Background: efficient strategies are needed to provide specialist advice in nursing homes to ensure quality medical care. We describe a case conference intervention involving a multidisciplinary team of health professionals.
Objectives: to evaluate the impact of multidisciplinary case conferences on the appropriateness of medications and on patient behaviours in high-level residential aged care facilities.
Design: cluster-randomised controlled trial.
Setting: ten high-level aged care facilities.
Participants: 154 residents with medication problems and/or challenging behaviours were selected for case conference by residential care staff.
Intervention: two multidisciplinary case conferences involving the resident's general practitioner, a geriatrician, a pharmacist and residential care staff were held at the nursing home for each resident.
Measurements: outcomes were assessed at baseline and 3 months. The primary outcome was the Medication Appropriateness Index (MAI). The behaviour of each resident was assessed via the Nursing Home Behaviour Problem Scale.
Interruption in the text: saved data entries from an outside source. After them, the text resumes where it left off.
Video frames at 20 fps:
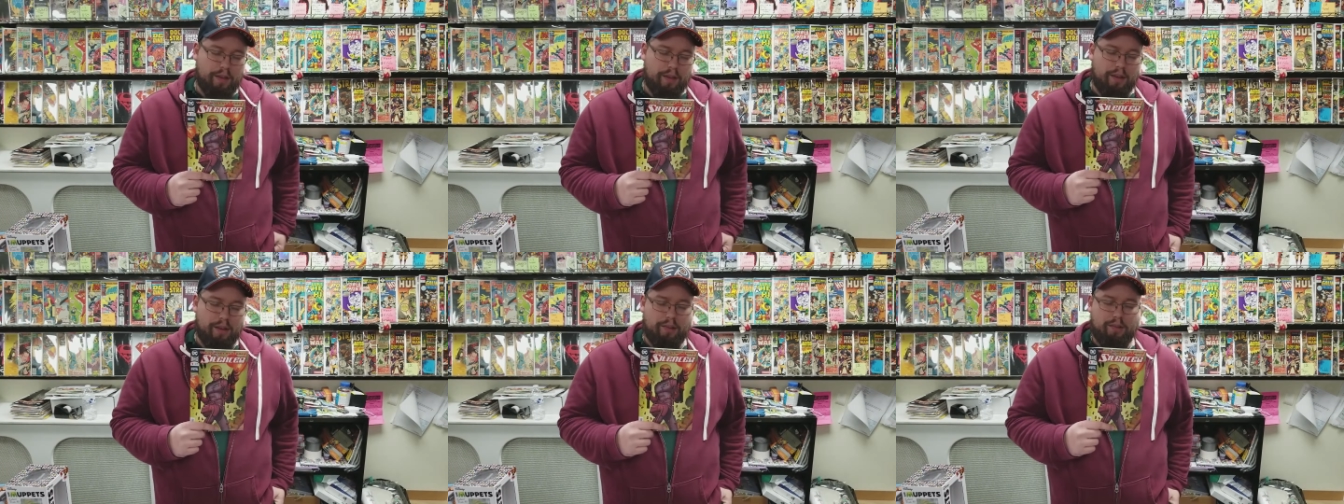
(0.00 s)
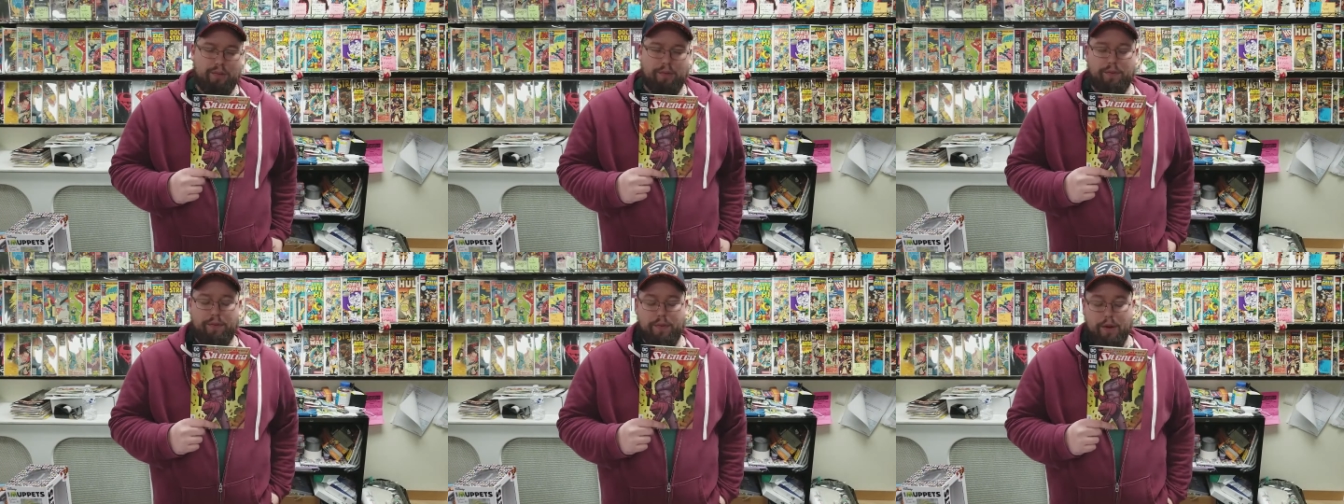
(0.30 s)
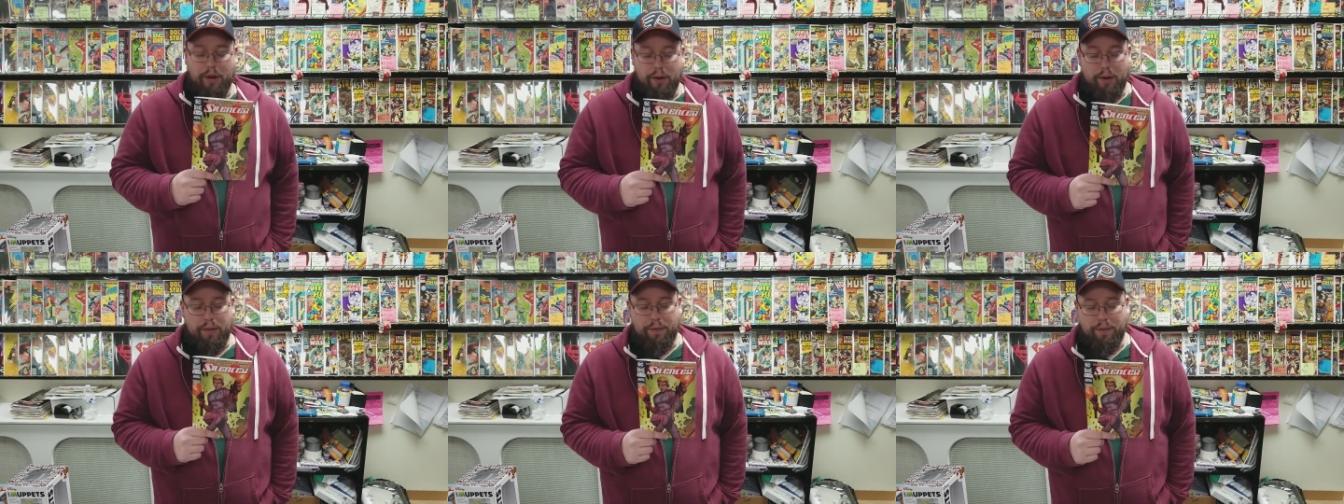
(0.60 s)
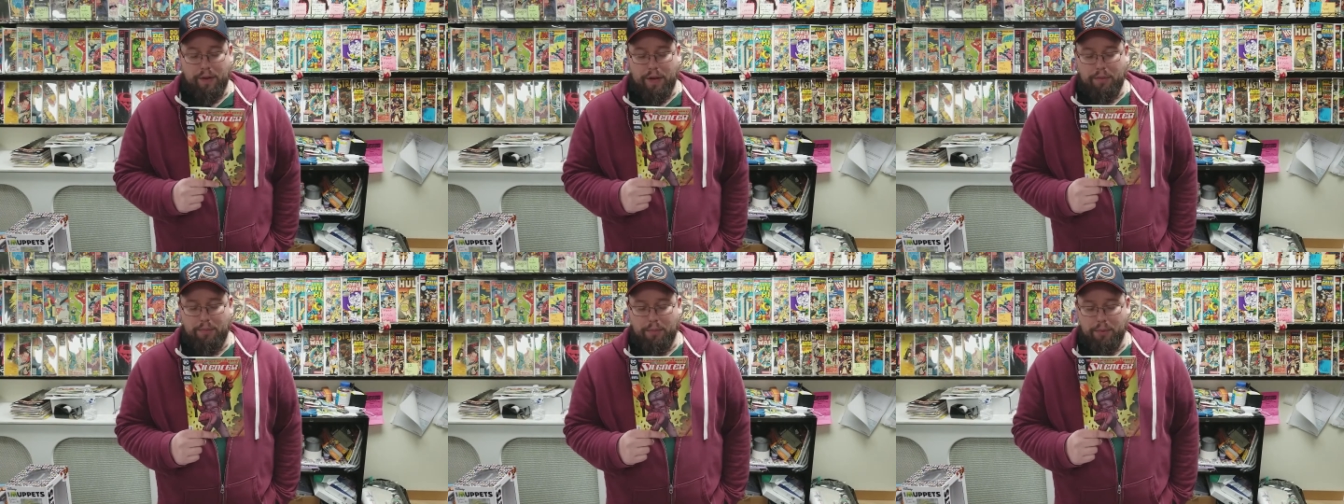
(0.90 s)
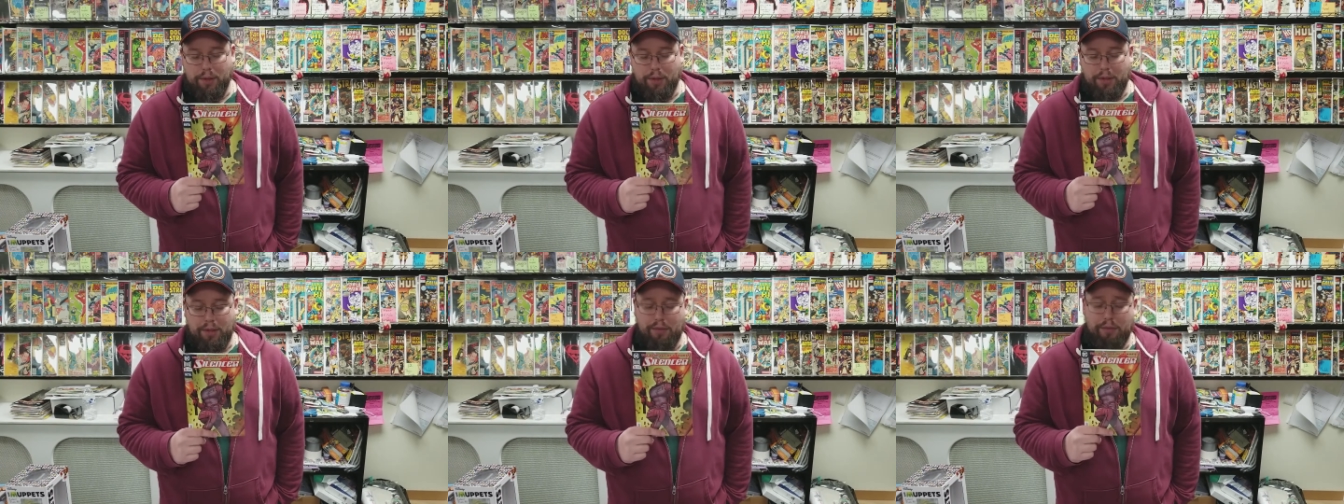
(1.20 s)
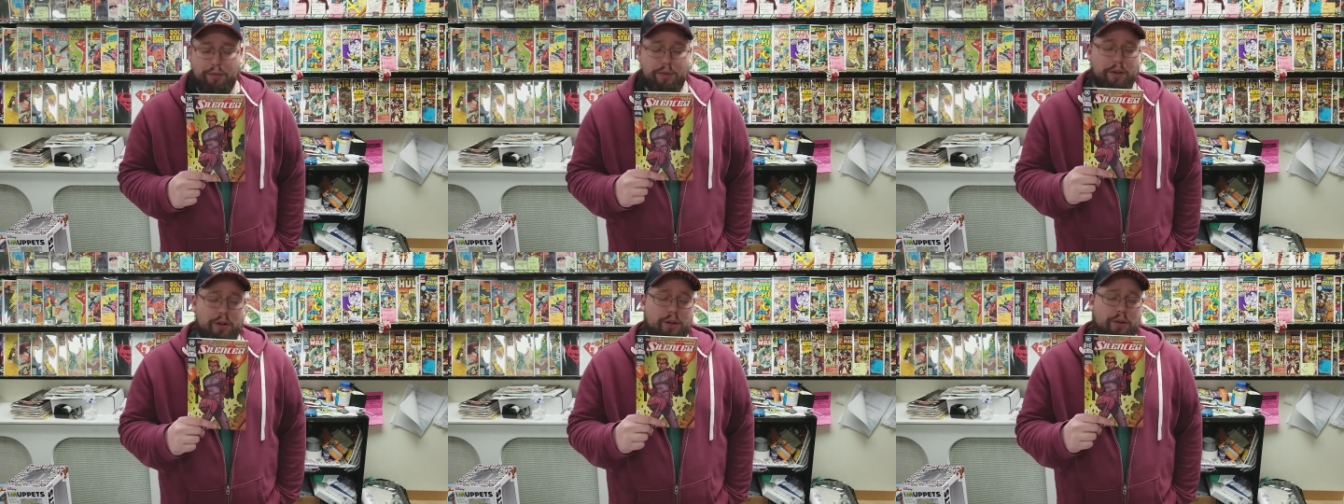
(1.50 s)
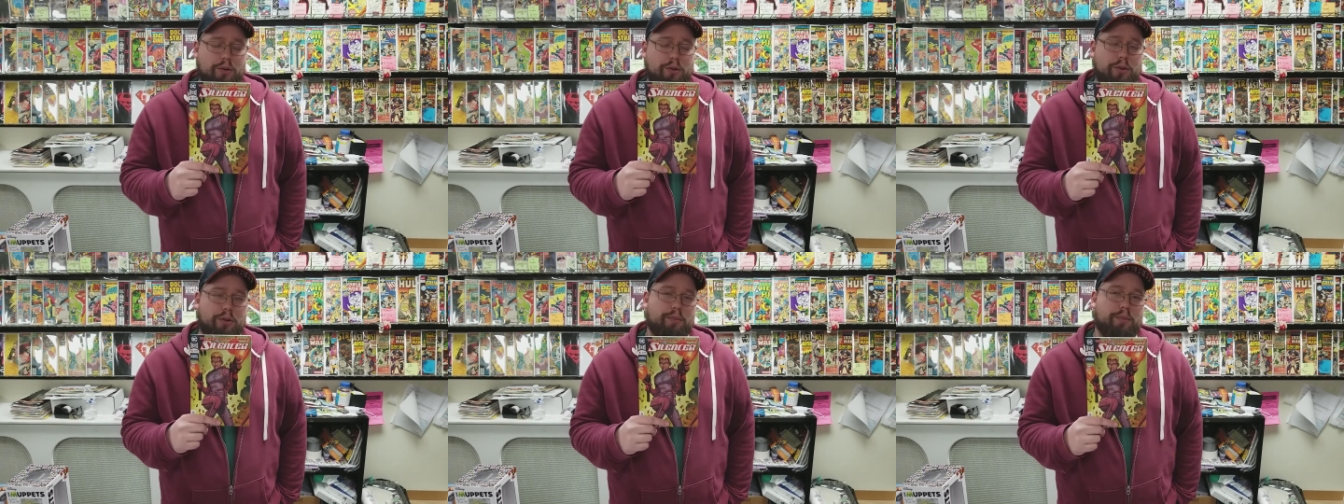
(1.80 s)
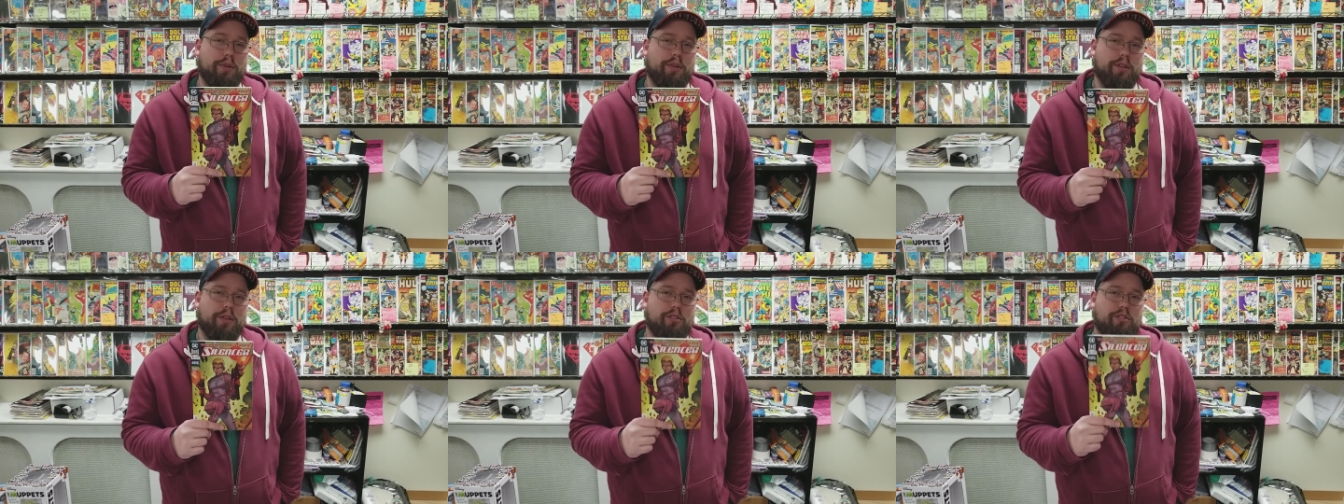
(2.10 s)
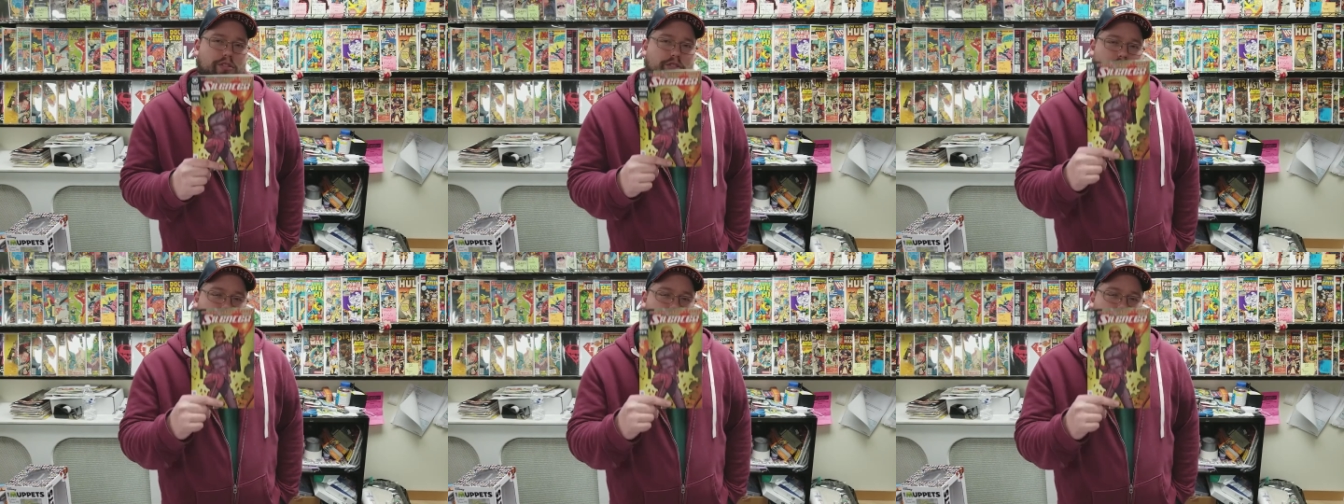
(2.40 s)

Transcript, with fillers: It's a very fun book. It's a very cool book. You should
Results: 45 residents died before follow-up. Medication appropriateness improved in the intervention group [MAI mean change 4.1, 95% confidence interval (CI) 2.1-6.1] compared with the control group (MAI mean change 0.4, 95% CI -0.4-1.2; P < 0.001). There was a significant reduction in the MAI for benzodiazepines (mean change control -0.38, 95% CI -1.02-0.27 versus intervention 0.73, 95% CI 0.16-1.30; P = 0.017). Resident behaviours were unchanged after the intervention and the improved medication appropriateness did not extend to other residents in the facility.
Conclusion: multidisciplinary case conferences in nursing homes can improve care. Outreach specialist services can be delivered without direct patient contact and achieve improvements in prescribing.